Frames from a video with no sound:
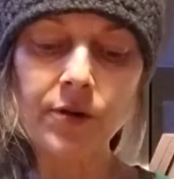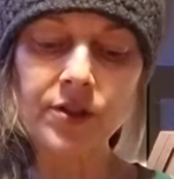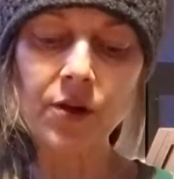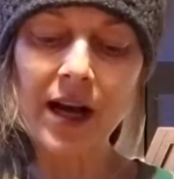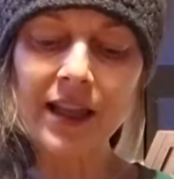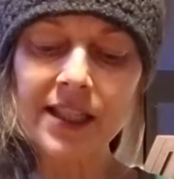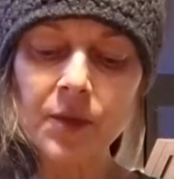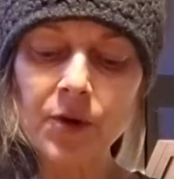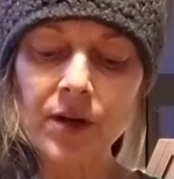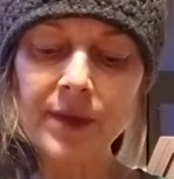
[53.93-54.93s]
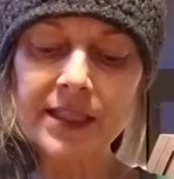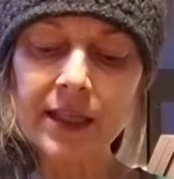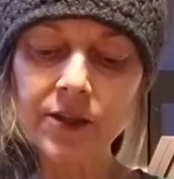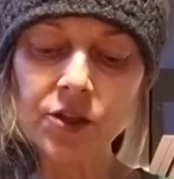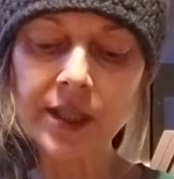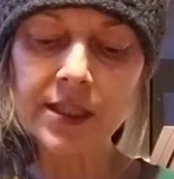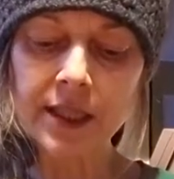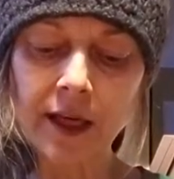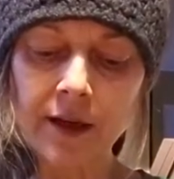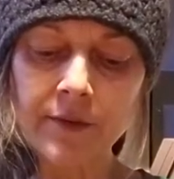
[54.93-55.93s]
So I like to put it in my salad
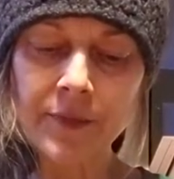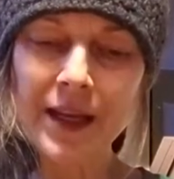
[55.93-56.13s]
dressing.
■ ■ ■ ■ ■ ■ ■
Work request: A verbatim rendering of the listing above is required, without any of its pictures.

Task response:
Frames from a video with no sound:
[53.93-54.93s]
[54.93-55.93s]
So I like to put it in my salad
[55.93-56.13s]
dressing.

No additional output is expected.